··· Provided records ···

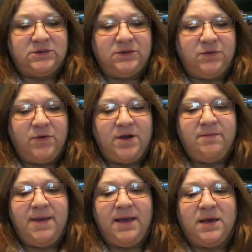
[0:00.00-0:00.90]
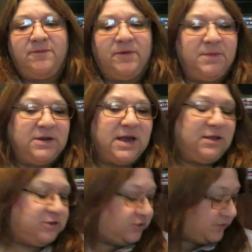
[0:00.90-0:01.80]
do you wear makeup from the
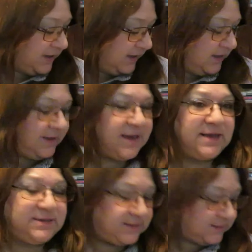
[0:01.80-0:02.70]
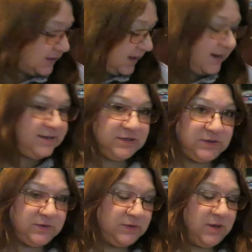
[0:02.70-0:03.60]
Dollar Tree? Yes, I
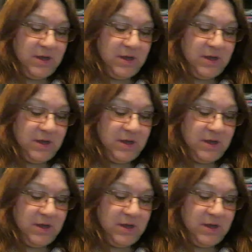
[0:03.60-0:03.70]
do.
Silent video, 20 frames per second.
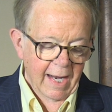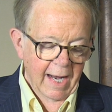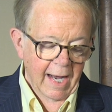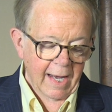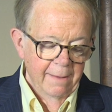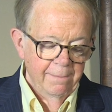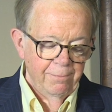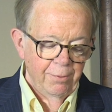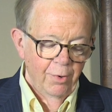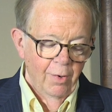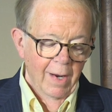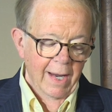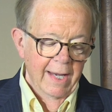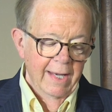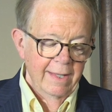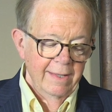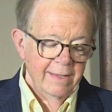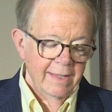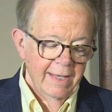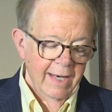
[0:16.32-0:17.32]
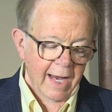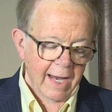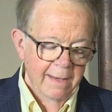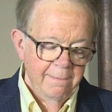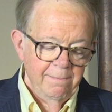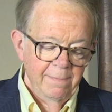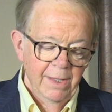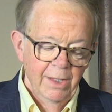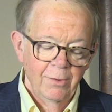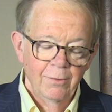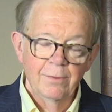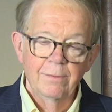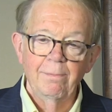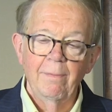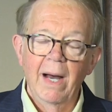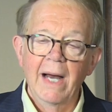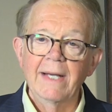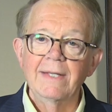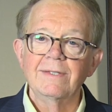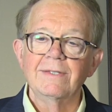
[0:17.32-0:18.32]
I pray that I build
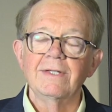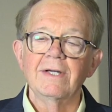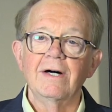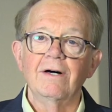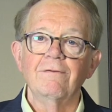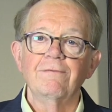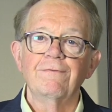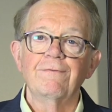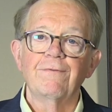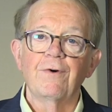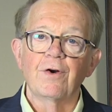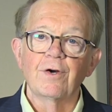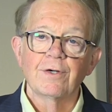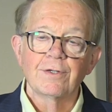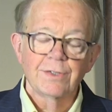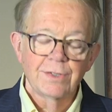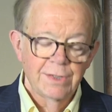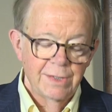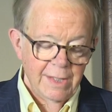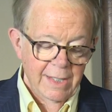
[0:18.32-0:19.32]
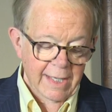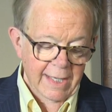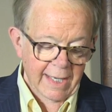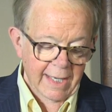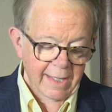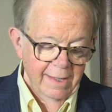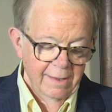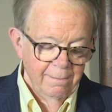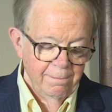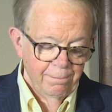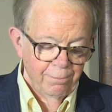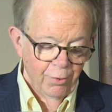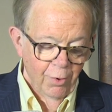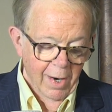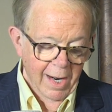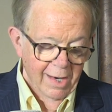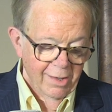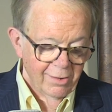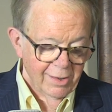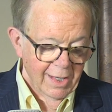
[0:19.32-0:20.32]
myself first in
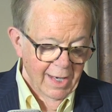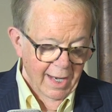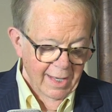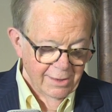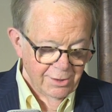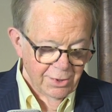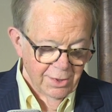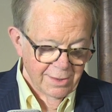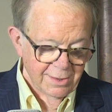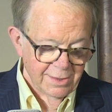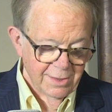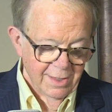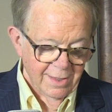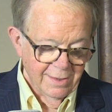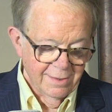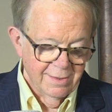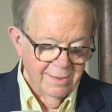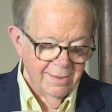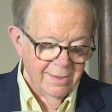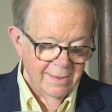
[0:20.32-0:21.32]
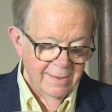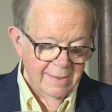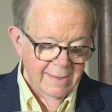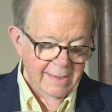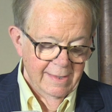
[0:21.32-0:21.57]
prayer consciousness,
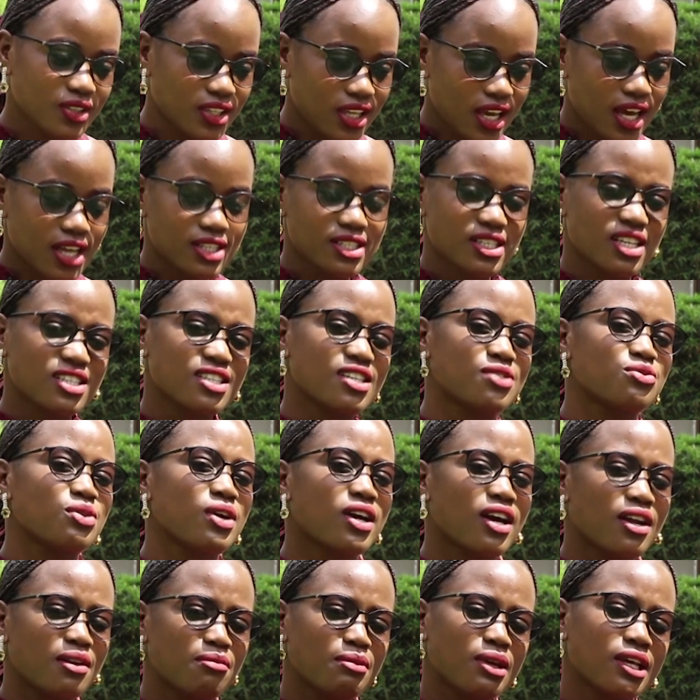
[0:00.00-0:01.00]
Yeah, such that
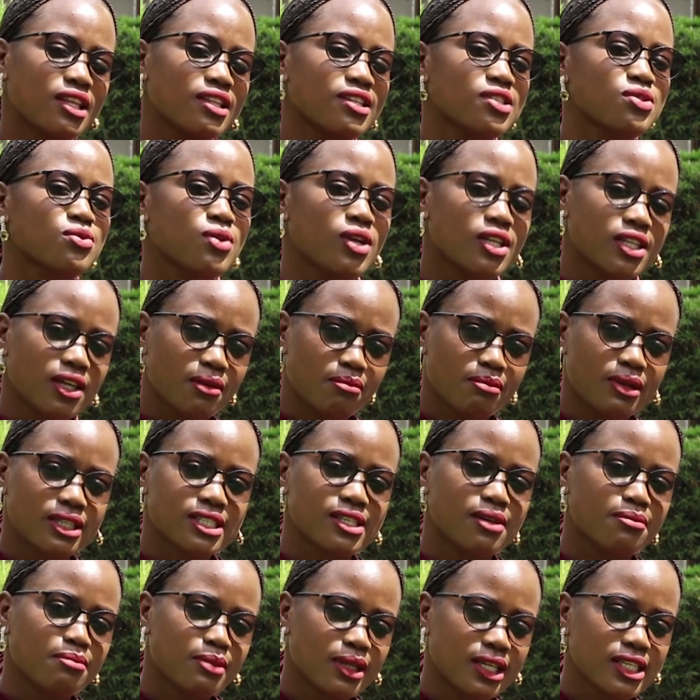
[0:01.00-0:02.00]
we can make this world a
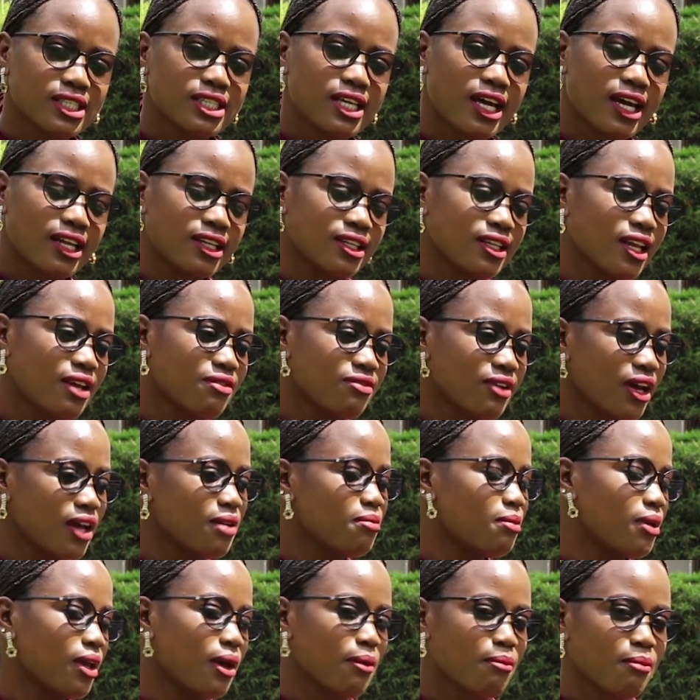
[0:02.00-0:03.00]
better place, and life
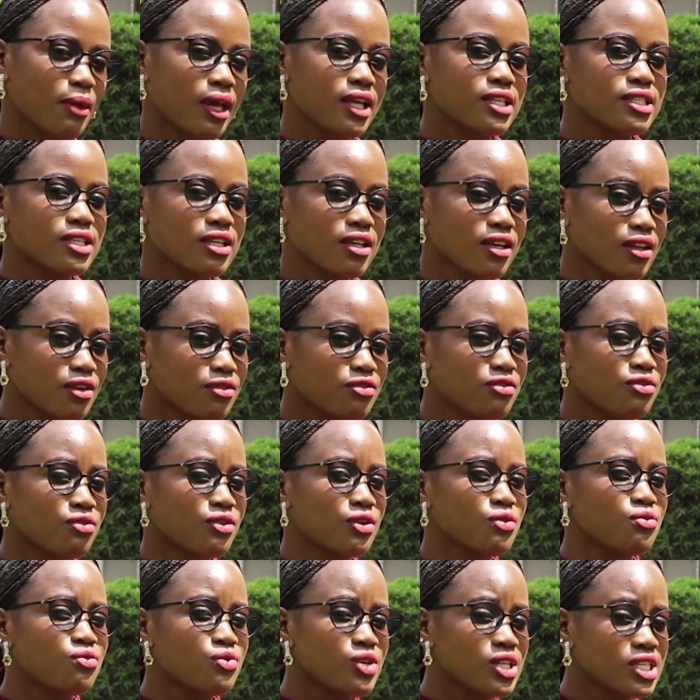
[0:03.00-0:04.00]
can be amazing
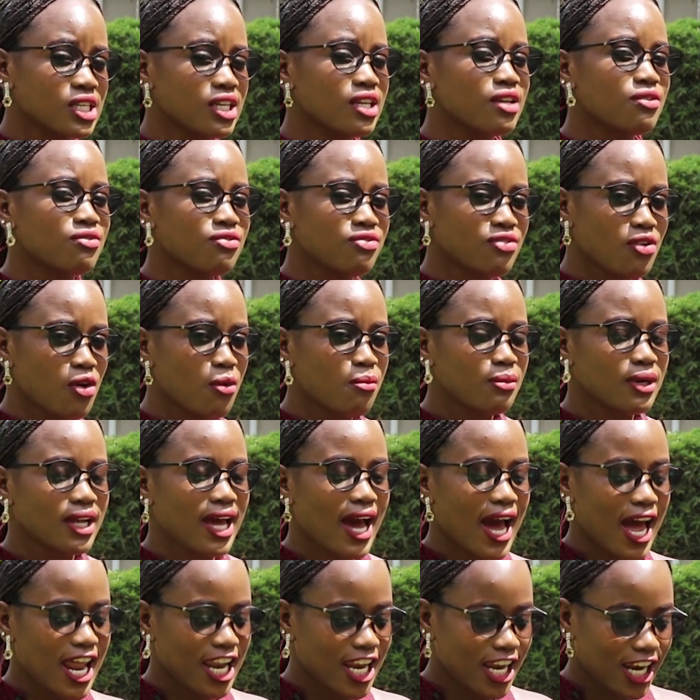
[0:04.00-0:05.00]
if we really
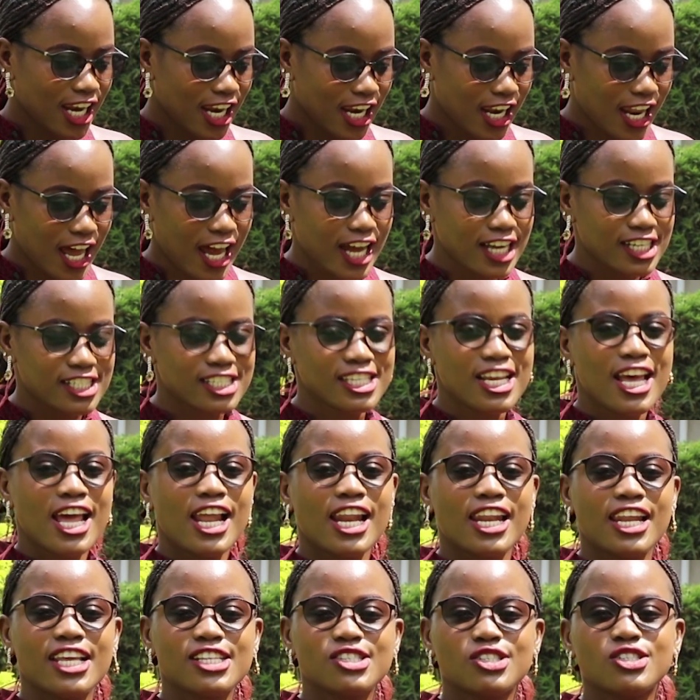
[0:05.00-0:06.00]
informed and learned.
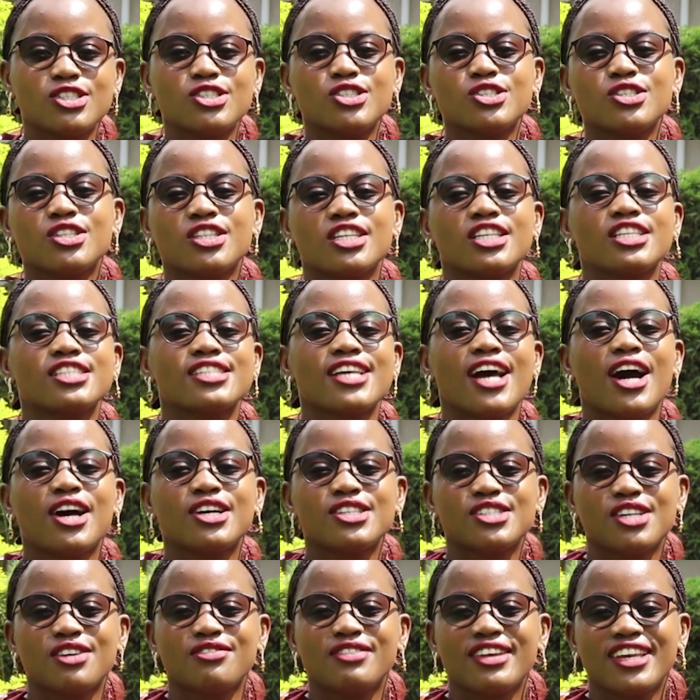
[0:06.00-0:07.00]
Let's not do things
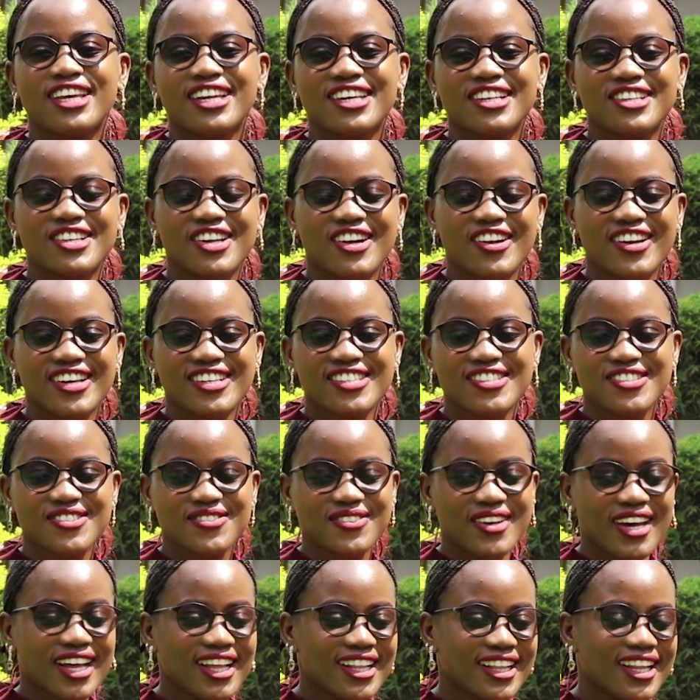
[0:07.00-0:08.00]
out of
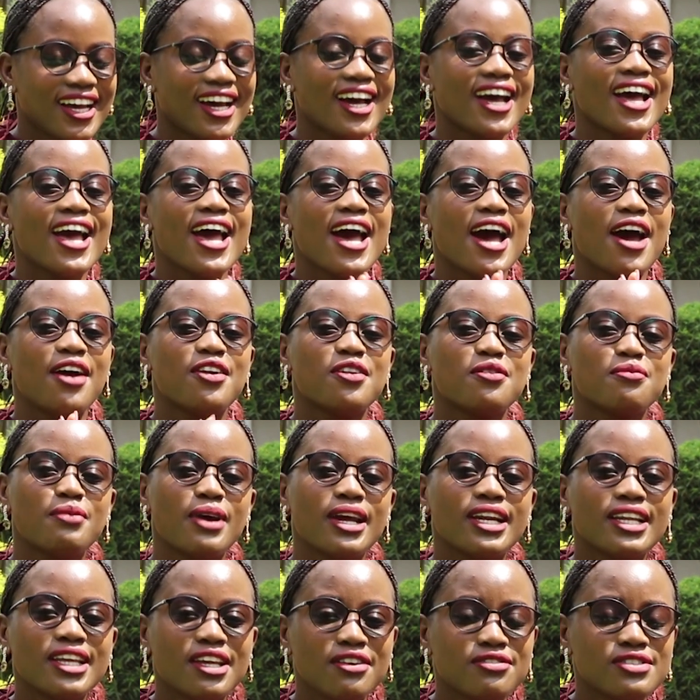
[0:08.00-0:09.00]
ignorance. Well, I
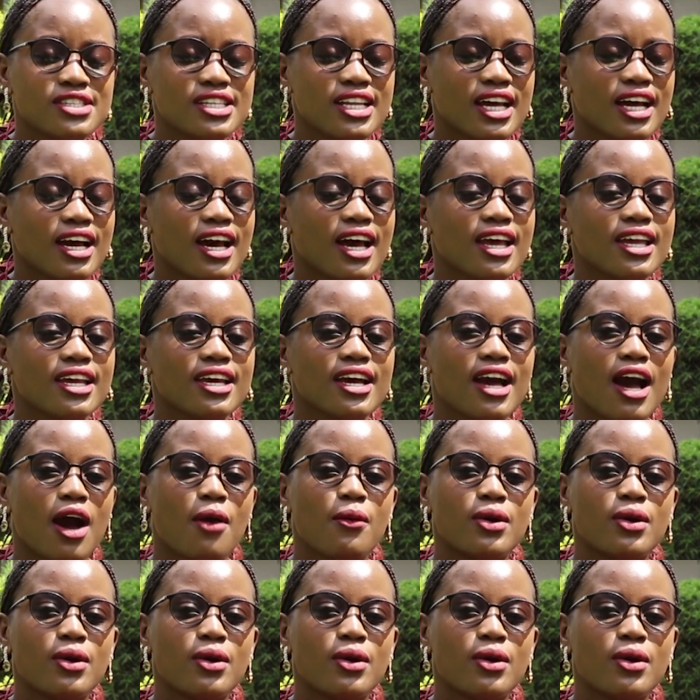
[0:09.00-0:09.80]
remain Gift Nakainga. I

···

### Brief
Only an exact copy of the lines from the top of the entries through the line with "[0:20.32-0:21.32]", both included, should be given, with all pictures omitted.

### Result for this exercise
[0:00.00-0:00.90]
[0:00.90-0:01.80]
do you wear makeup from the
[0:01.80-0:02.70]
[0:02.70-0:03.60]
Dollar Tree? Yes, I
[0:03.60-0:03.70]
do.
Silent video, 20 frames per second.
[0:16.32-0:17.32]
[0:17.32-0:18.32]
I pray that I build
[0:18.32-0:19.32]
[0:19.32-0:20.32]
myself first in
[0:20.32-0:21.32]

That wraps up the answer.